| TRY IT |
If you see a picture in the data below, omit it and copy the rest exactly.

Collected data
════════════════
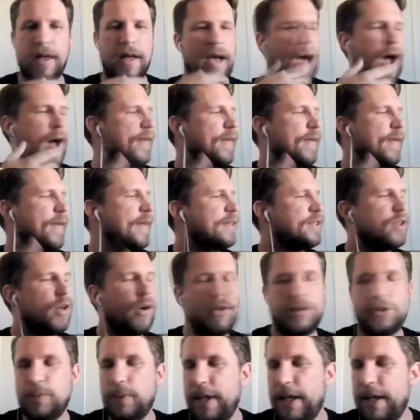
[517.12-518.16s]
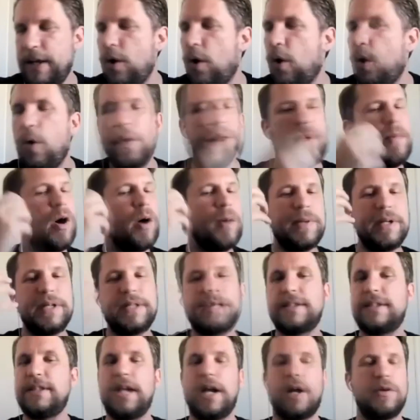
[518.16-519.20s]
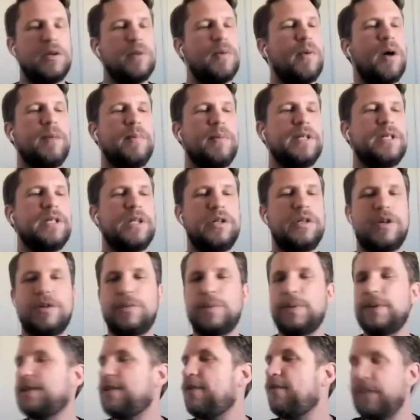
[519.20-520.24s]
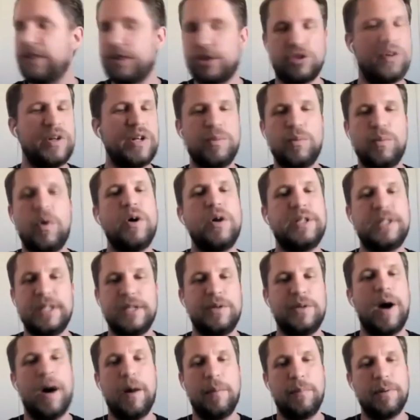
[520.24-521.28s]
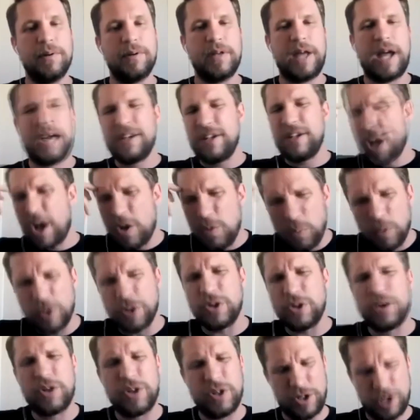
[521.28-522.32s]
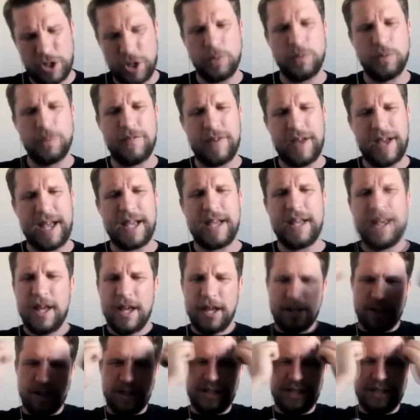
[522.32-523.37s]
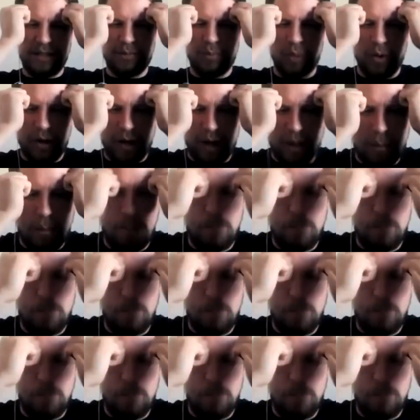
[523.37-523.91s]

and there's times when they're not or there might be you know you might be in a situation where something's really winding you up and you know what you're going to do with it. You just want to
════════════════
| ANSWER BOX |
[517.12-518.16s]
[518.16-519.20s]
[519.20-520.24s]
[520.24-521.28s]
[521.28-522.32s]
[522.32-523.37s]
[523.37-523.91s]

and there's times when they're not or there might be you know you might be in a situation where something's really winding you up and you know what you're going to do with it. You just want to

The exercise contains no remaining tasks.